RESEARCH
RESEARCH
The traditional power system was designed for unidirectional power flow, where centralized generators supplied electricity to consumers through transmission and distribution networks. In this structure, flexibility was largely confined to large-scale generators participating in centralized markets.
Today, the growing integration of small-scale Distributed Energy Resources (DERs)—such as photovoltaic systems, electric vehicles, and energy storage—within distribution networks has created new opportunities for localized flexibility. These distributed flexibility resources can provide valuable services such as voltage regulation, peak shaving, and frequency support. However, their variable and uncertain nature introduces operational challenges, including congestion, overvoltage, and transformer overloading.
To effectively harness these flexible assets, the establishment of a Distribution System Operator (DSO) framework has become essential. DSOs can utilize dynamic operating envelopes (DOEs) to coordinate distributed flexibility in real time, ensuring secure, reliable, and efficient operation of the distribution grid while enabling active market participation from end users.
Traditionally, meters were used only for billing purposes. However, with the advent of Advanced Metering Infrastructure (AMI), vast amounts of data are now being collected. This data, when combined with advanced machine learning techniques, can significantly reduce modeling errors in the power distribution system.
AMI data serves a variety of purposes, including:
Phase Identification: Determining the phase to which each meter is connected.
Transformer - Meter Pairing Identification: Identifying the connections between distribution transformers and customers.
Parameter Estimation: Estimating the type and length of customer service lines.
Topology Identification: Mapping the configuration of the distribution system from feeders to end-users.
These applications demonstrate the transformative potential of AMI in enhancing the accuracy and efficiency of distribution system management.
Missing data is a common issue in load profile processing for distribution systems, often caused by temporary communication losses. Analysis of real-world smart meter data (e.g., from Pecan Street and utilities like Duke Energy) reveals that ~70% of missing data segments are under 4 hours, making their restoration critical for enhancing data quality. Improved data quality supports downstream tasks like load forecasting, non-intrusive load monitoring, and load pattern analysis.

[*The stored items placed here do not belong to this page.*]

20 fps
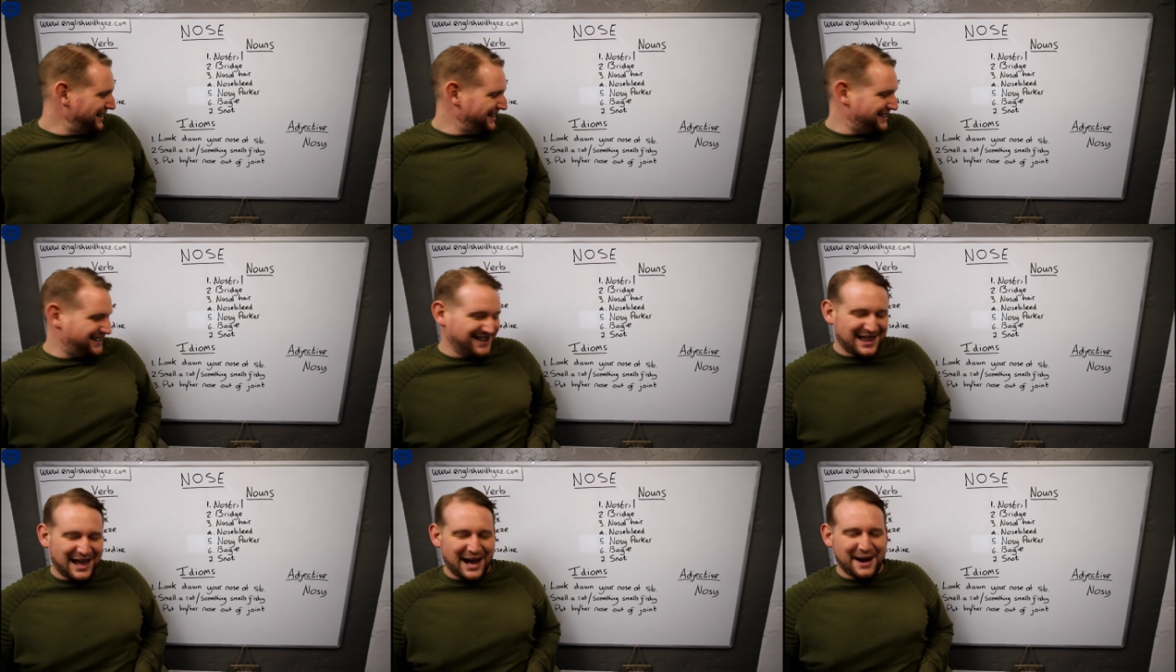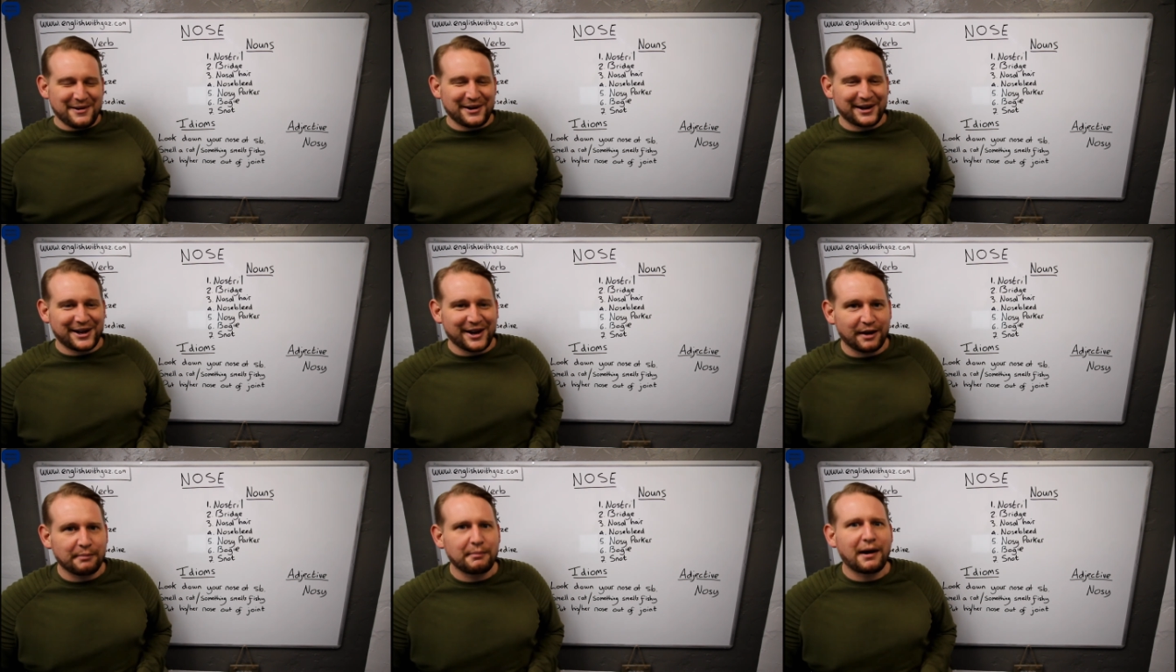so there we
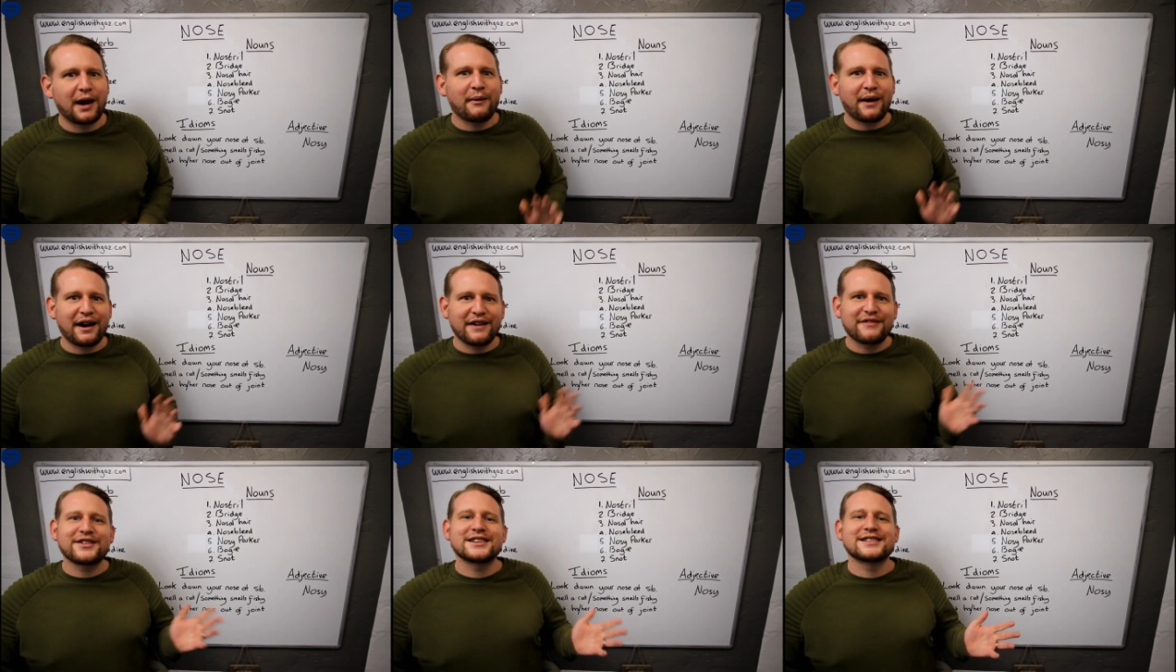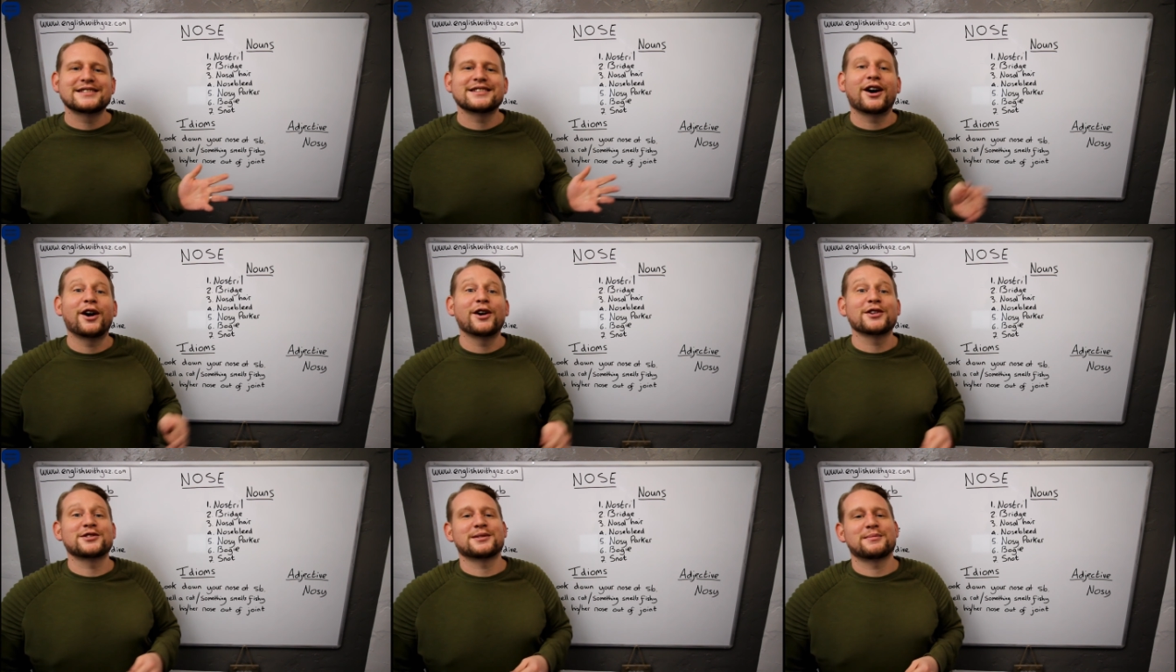go. My wife is
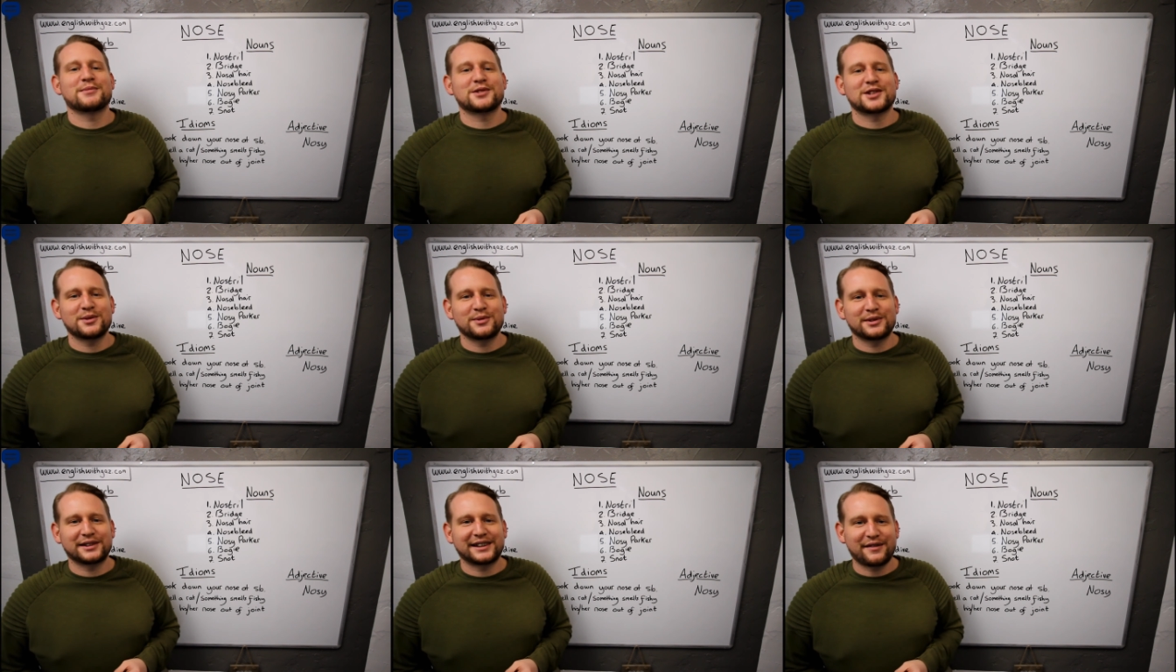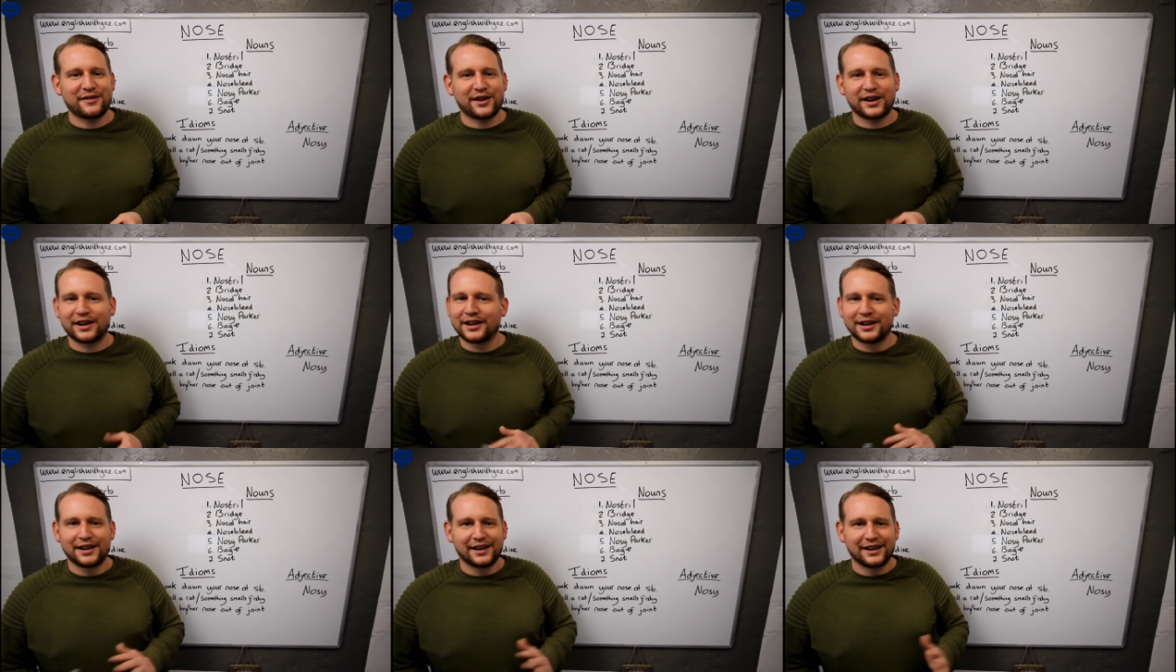awesome. She would never,
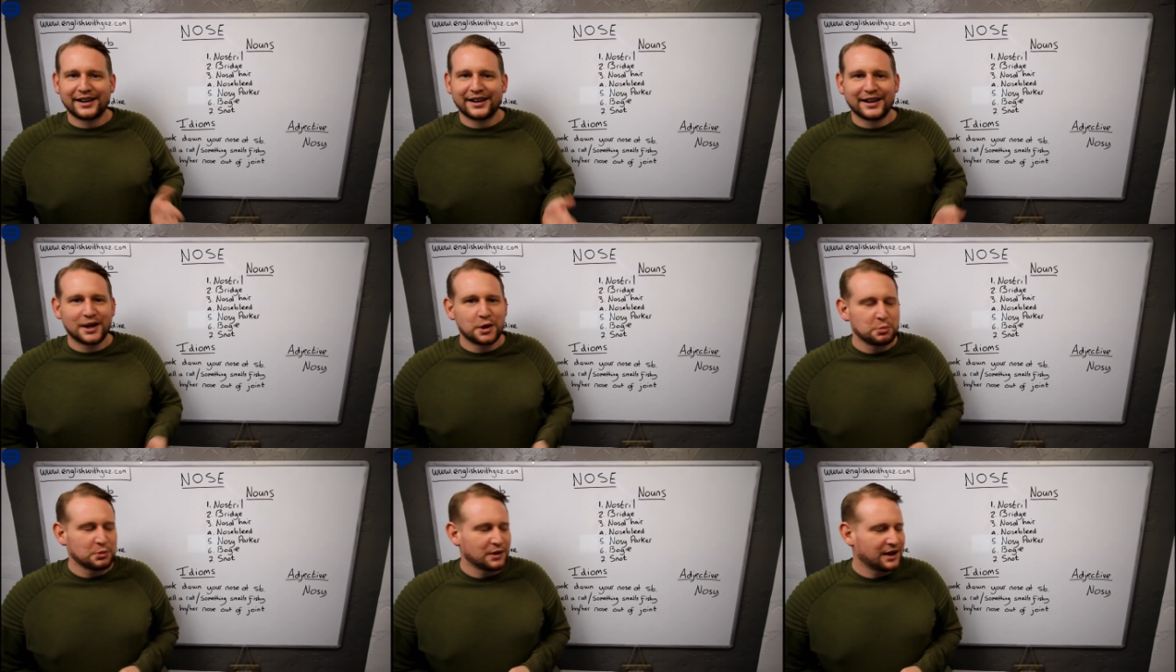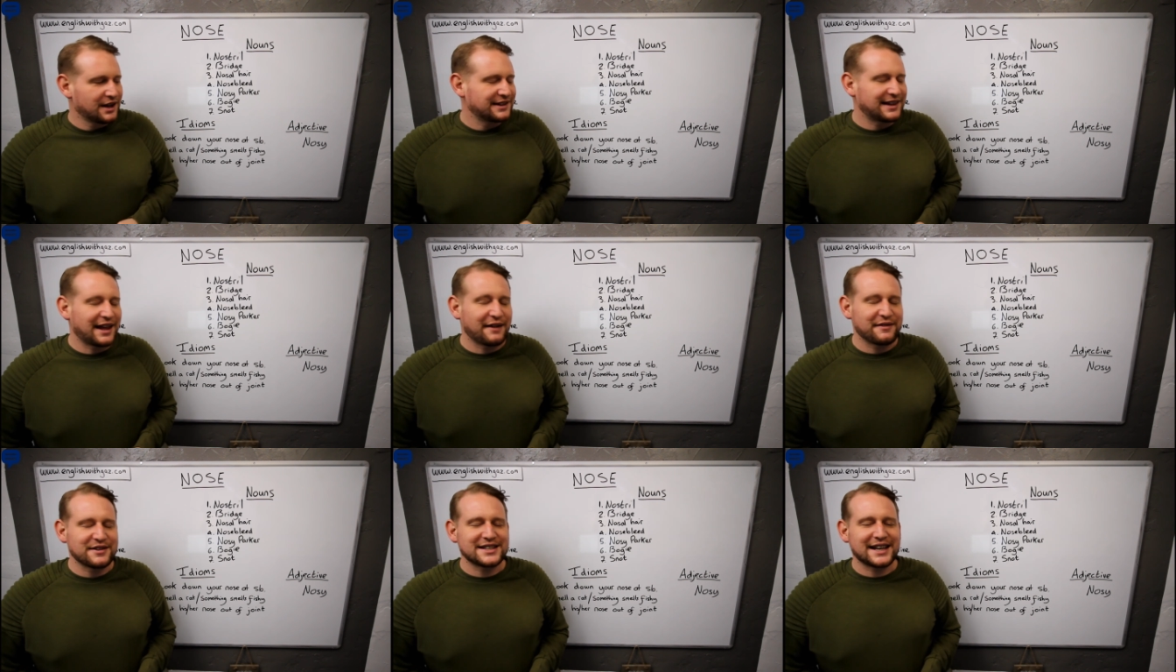
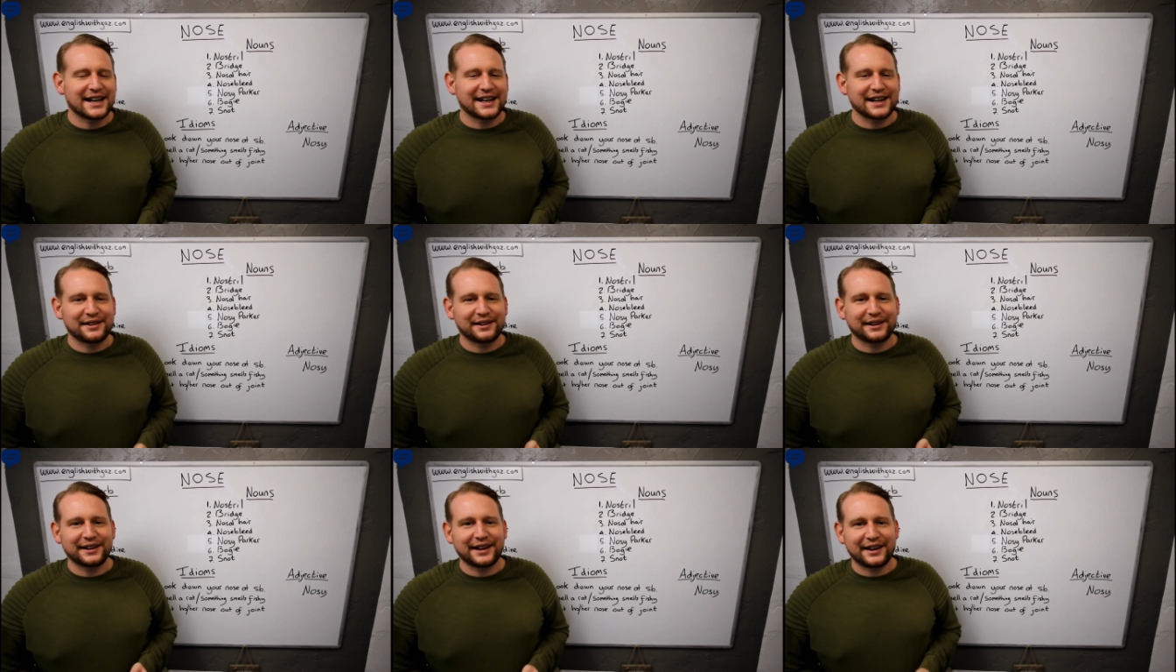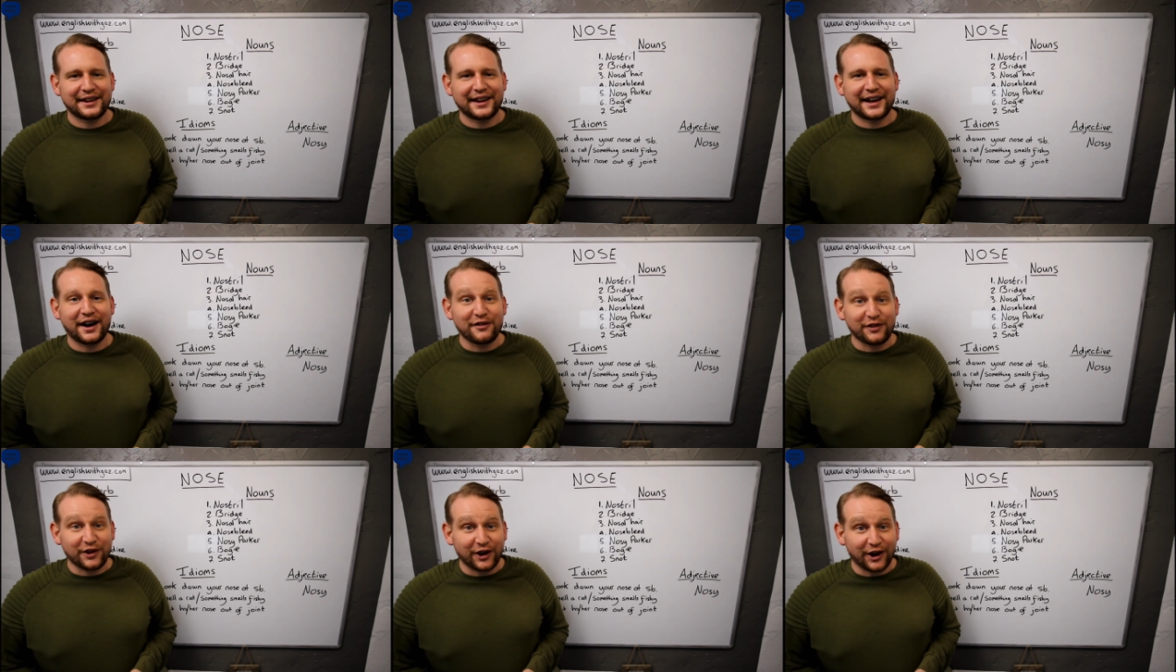never say anything like that,
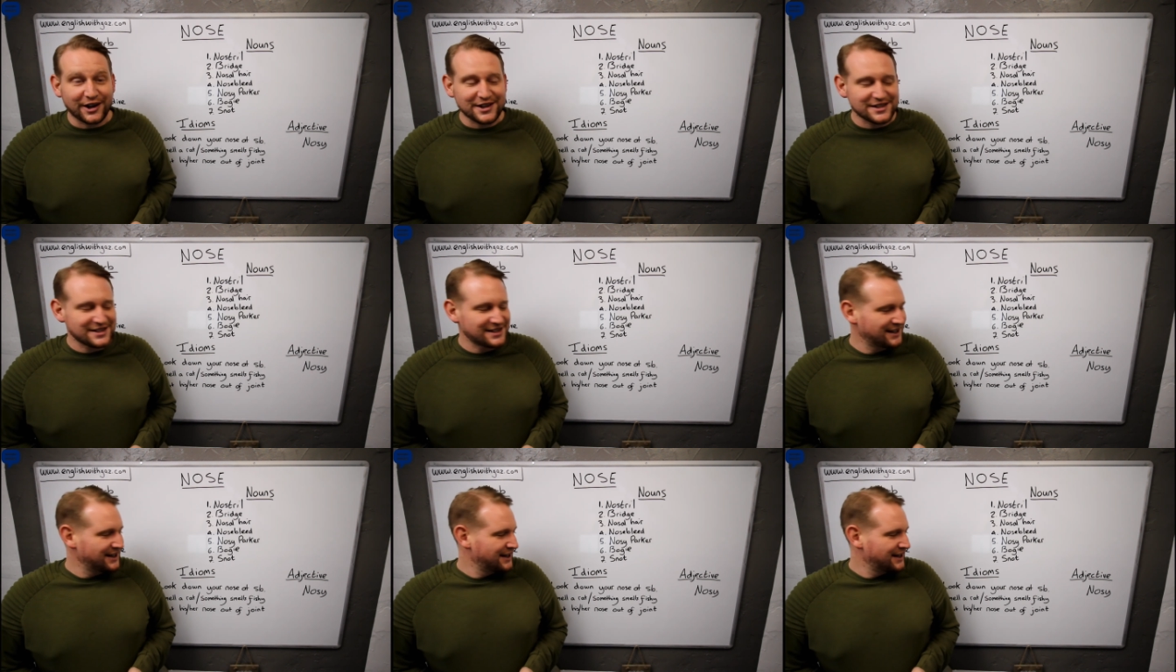of course.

Additionally, demand response (DR) baseline estimation can be treated as a special case of missing data restoration. For instance, during Conservation Voltage Reduction (CVR) events, utilities reduce substation voltage to lower peak loads. Estimating the "would have been" load baseline during such events involves restoring missing data for the CVR period, based on pre- and post-event load profiles. Accurate baseline estimation is vital for evaluating DR performance and benefits load service providers by enhancing system analysis and planning.